Le fait qu’il y ait plus de liberté aux Etats-Unis qu’en Allemagne ou en Russie est un fait, tout comme le fait que les libertés aux Etats-Unis sont sapées depuis les 15 dernières années (entre 1925 et 1940).  

Les machivelliens présentent l’interprétation la plus explicative des faits politiques. L’élite est plus préoccupée de consolider son pouvoir que du bien commun. Quand une opposition existe, elle fait aussi partie de l’élite, mais elle limite le pouvoir. La destruction de l’opposition conduit à une tyrannie sans limite.

Le mythe de l’auto-détermination des masses est contre-productif, et la mesure réelle de l’avancement politique est le degré de liberté que permet le régime en pratique. Les démocrates totalitaires, selon Burnham prétendent servir le peuple et concentre plus de pouvoir dans l’appareil d’Etat. Une personne qui contesterait la légitimité d’une telle expansion serait suspect d’être anti-démocratique. Ils identifient leur volonté avec celle du peuple souverain et leur pratique comme une conséquence logique des grands principes démocratiques qui soutiennent l’ordre social actuel. 

Une dernière question que traite Burnham est la possibilité d’une politique scientifique.

Selon lui, cela recouvre trois questions: y a t-il une science politique? Est ce que les masses peuvent appréhender la politique de manière scientifique?
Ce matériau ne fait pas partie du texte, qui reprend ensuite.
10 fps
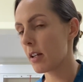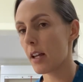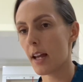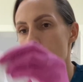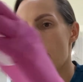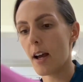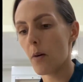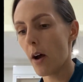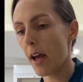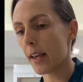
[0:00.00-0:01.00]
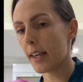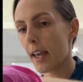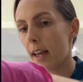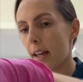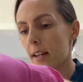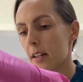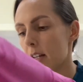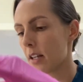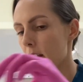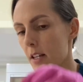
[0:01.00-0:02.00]
And now I can
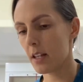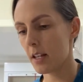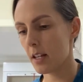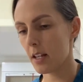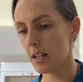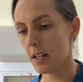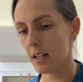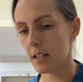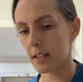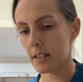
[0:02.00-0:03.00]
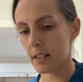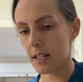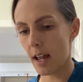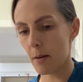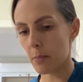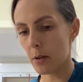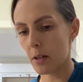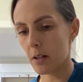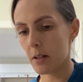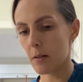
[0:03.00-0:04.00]
snap
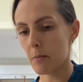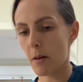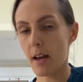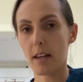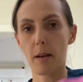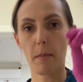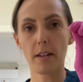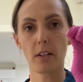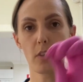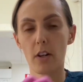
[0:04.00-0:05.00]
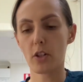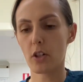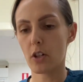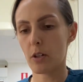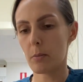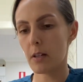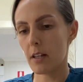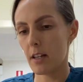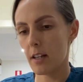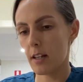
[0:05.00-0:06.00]
my hematocrit tube
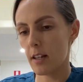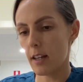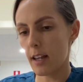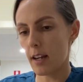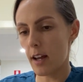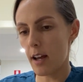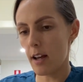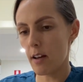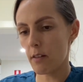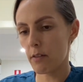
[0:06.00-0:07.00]
in half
Est-ce que l’élite peut gouverner de manière scientifique?

Il répond à la première question par l’affirmative. La deuxième question a longtemps été sans réponse: on observait que le degré de développement et de démocratie possible s’accroissait avec le taux d’alphabétisation. Les socialiste en 1850 avaient beaucoup d’espoir en l’éducation, et il fallut attendre 1900 pour comprendre que les masses n’ont ni le temps, ni la compétence, ni l’inclination de s’intéresser à la politique. Le discours dirige vers les masses est sans cesse détourné par des appels aux mythes, à l’émotion et aux grandes questions de destinées. Le 20ᵉ siècle n’a fait que confirmer cet état de fait. 

Si les élites peuvent gouverner de manière scientifique, cela suppose qu’elles mentent sur leur croyances. Dans un État démocratique, les élites qui croient aux mythes du discours légitimant ont l’avantage de ne pas avoir la charge cognitive d’un mensonge. On voit ainsi des naïfs arriver au pouvoir qui sont capables de se tromper eux mêmes pour mieux tromper la masse.

Typiquement, ces élites démocratiques promeuvent des politiques aux objectifs irrationnels alors qu’ils sont tout à fait scientifiques dans leur approche de la propagande et de la manipulation des masses.